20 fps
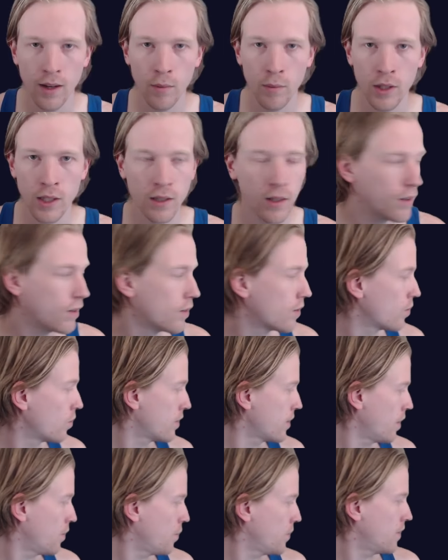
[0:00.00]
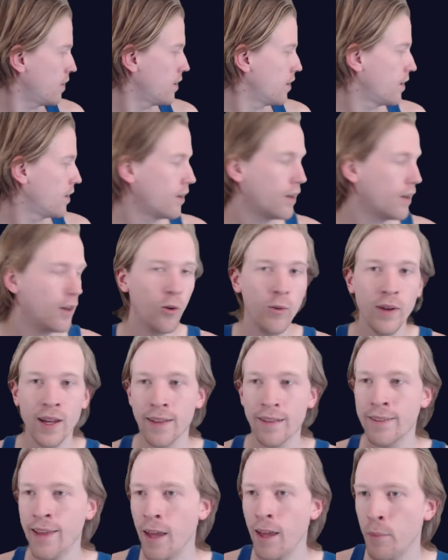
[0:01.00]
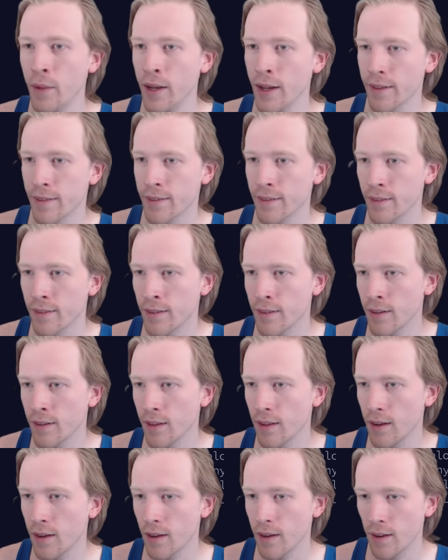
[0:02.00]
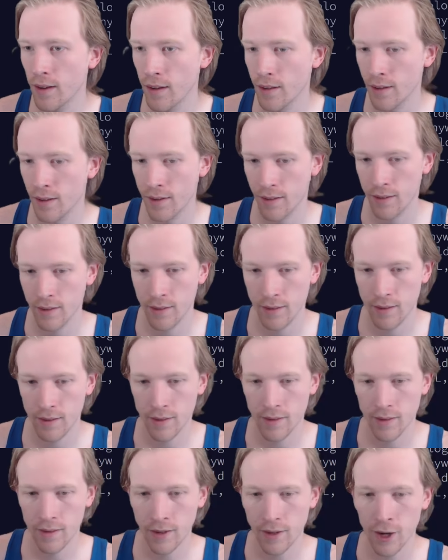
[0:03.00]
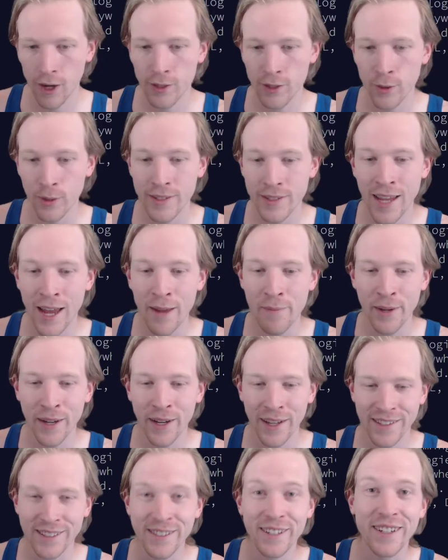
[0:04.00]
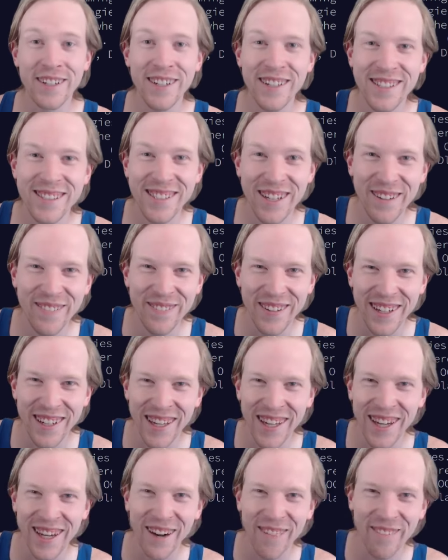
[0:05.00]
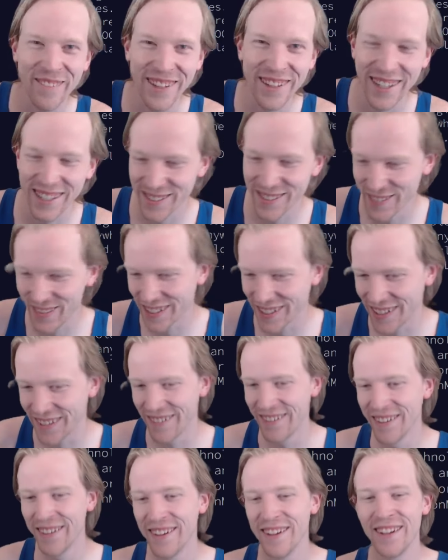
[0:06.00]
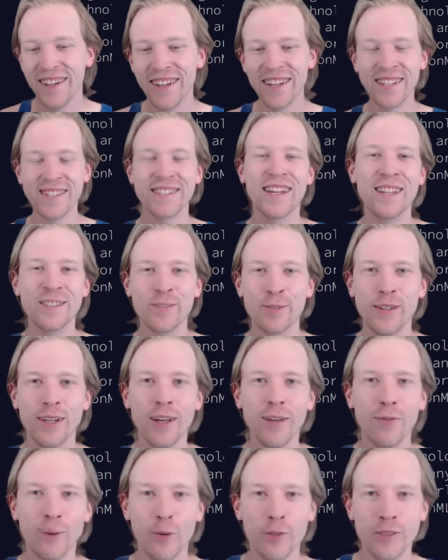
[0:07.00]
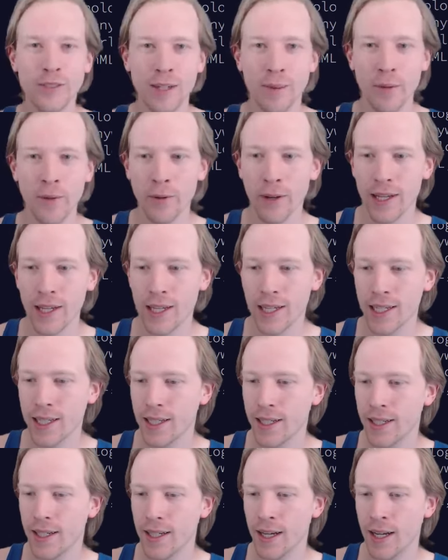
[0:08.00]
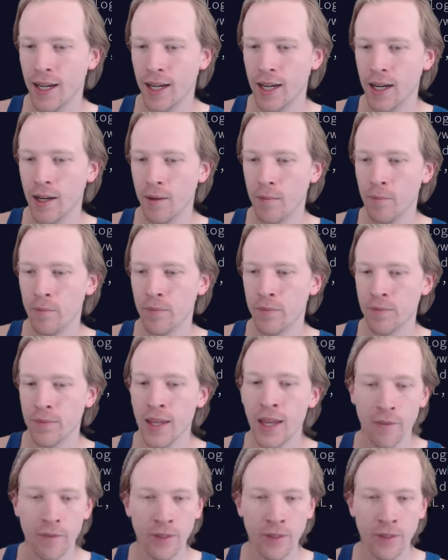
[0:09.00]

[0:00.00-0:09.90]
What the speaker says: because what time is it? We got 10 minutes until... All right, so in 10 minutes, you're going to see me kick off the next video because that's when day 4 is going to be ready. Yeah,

════════════════

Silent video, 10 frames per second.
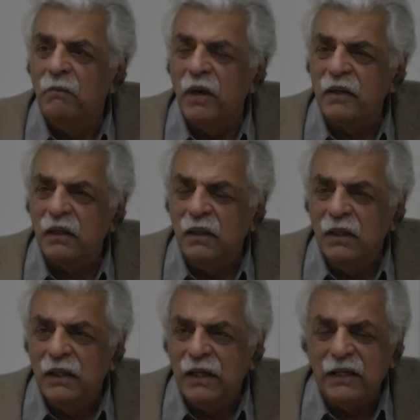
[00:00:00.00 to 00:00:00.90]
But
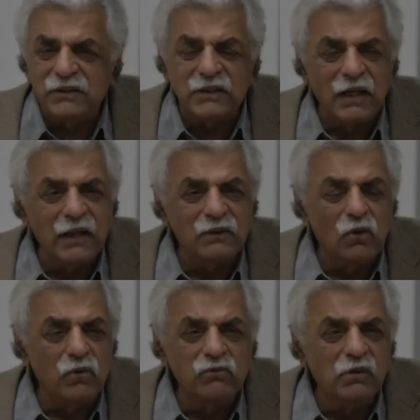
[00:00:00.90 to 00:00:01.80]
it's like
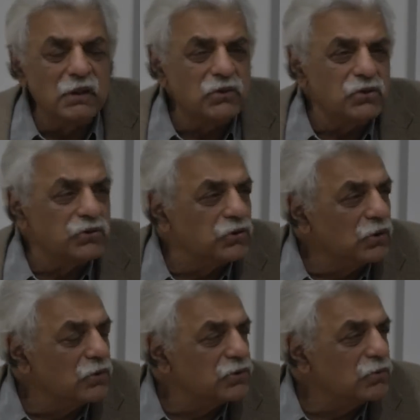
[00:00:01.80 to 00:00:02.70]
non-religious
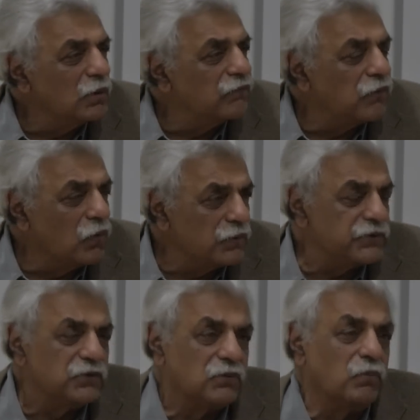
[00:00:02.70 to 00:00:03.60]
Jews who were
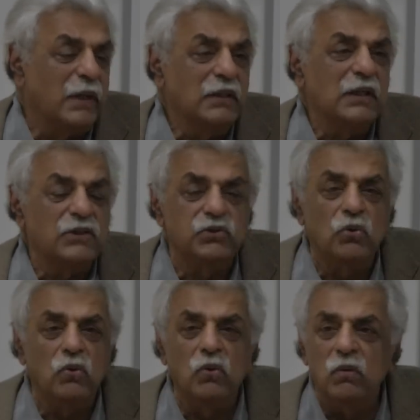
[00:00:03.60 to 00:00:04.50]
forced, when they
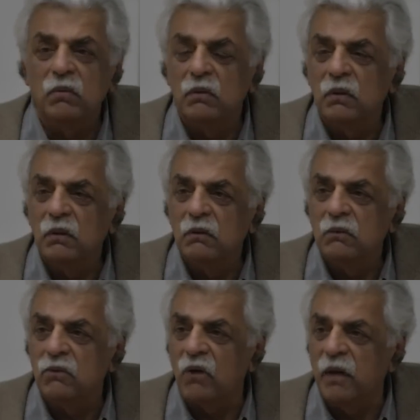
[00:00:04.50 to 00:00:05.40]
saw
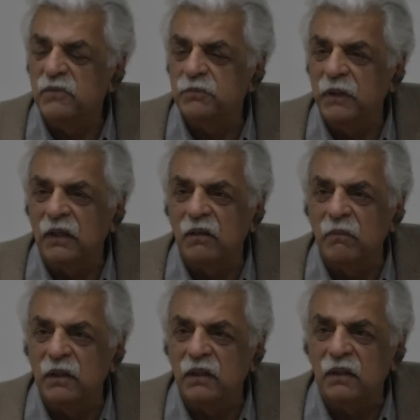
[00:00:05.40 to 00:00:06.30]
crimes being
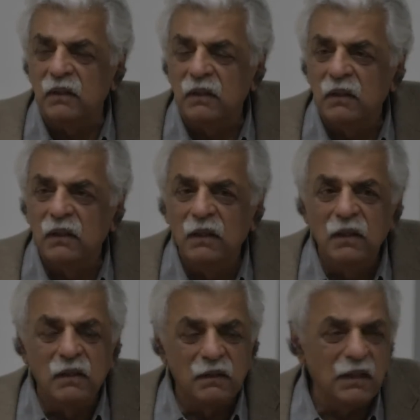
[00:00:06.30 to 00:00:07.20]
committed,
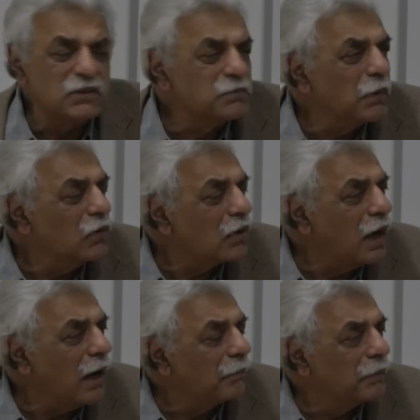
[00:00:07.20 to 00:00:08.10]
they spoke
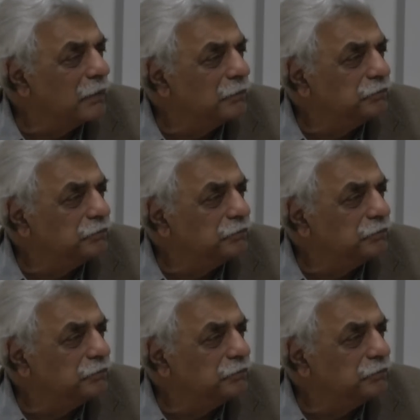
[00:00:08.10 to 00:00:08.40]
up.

════════════════

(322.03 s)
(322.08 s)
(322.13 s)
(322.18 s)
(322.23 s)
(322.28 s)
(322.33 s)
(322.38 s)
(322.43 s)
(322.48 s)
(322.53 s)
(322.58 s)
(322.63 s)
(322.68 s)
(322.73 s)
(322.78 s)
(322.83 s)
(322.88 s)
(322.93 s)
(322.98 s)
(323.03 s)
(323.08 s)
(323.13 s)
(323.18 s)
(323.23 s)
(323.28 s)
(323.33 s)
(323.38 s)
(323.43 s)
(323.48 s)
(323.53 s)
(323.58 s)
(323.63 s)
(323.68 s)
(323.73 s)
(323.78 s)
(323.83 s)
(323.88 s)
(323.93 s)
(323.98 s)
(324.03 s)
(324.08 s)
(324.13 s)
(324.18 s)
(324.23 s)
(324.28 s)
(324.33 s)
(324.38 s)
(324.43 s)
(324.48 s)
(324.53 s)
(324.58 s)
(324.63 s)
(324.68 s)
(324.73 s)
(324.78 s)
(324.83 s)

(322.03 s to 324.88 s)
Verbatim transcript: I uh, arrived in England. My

════════════════

Exercise goal:
Find the lines above that contain the word "video" and collect them.

Exercise solution:
What the speaker says: because what time is it? We got 10 minutes until... All right, so in 10 minutes, you're going to see me kick off the next video because that's when day 4 is going to be ready. Yeah,
Silent video, 10 frames per second.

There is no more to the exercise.